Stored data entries
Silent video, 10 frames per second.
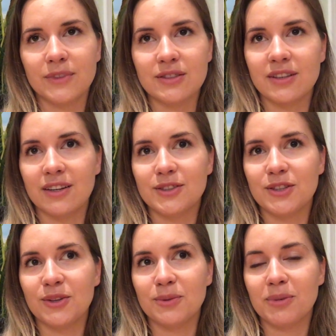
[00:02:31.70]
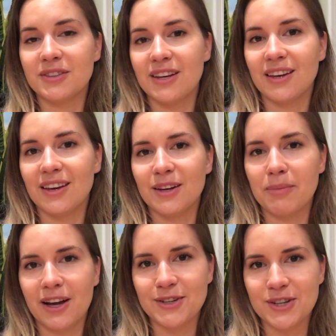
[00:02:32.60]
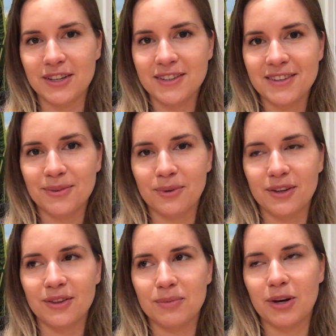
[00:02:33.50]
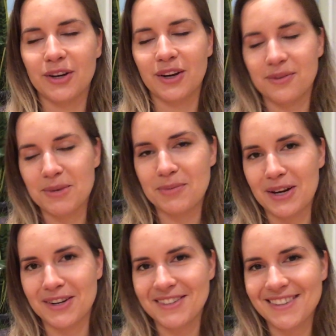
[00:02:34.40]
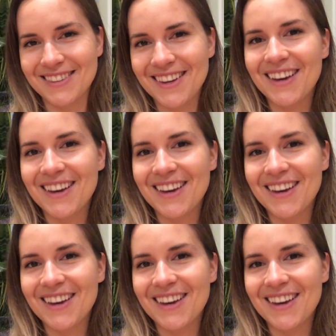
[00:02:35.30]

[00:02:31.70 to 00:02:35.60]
decided to partake in a pageant with the prodding of my parents,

TASK STATEMENT: Set down every entry above again exactly, dropping each picture.

EXERCISE RESULT:
Silent video, 10 frames per second.
[00:02:31.70]
[00:02:32.60]
[00:02:33.50]
[00:02:34.40]
[00:02:35.30]

[00:02:31.70 to 00:02:35.60]
decided to partake in a pageant with the prodding of my parents,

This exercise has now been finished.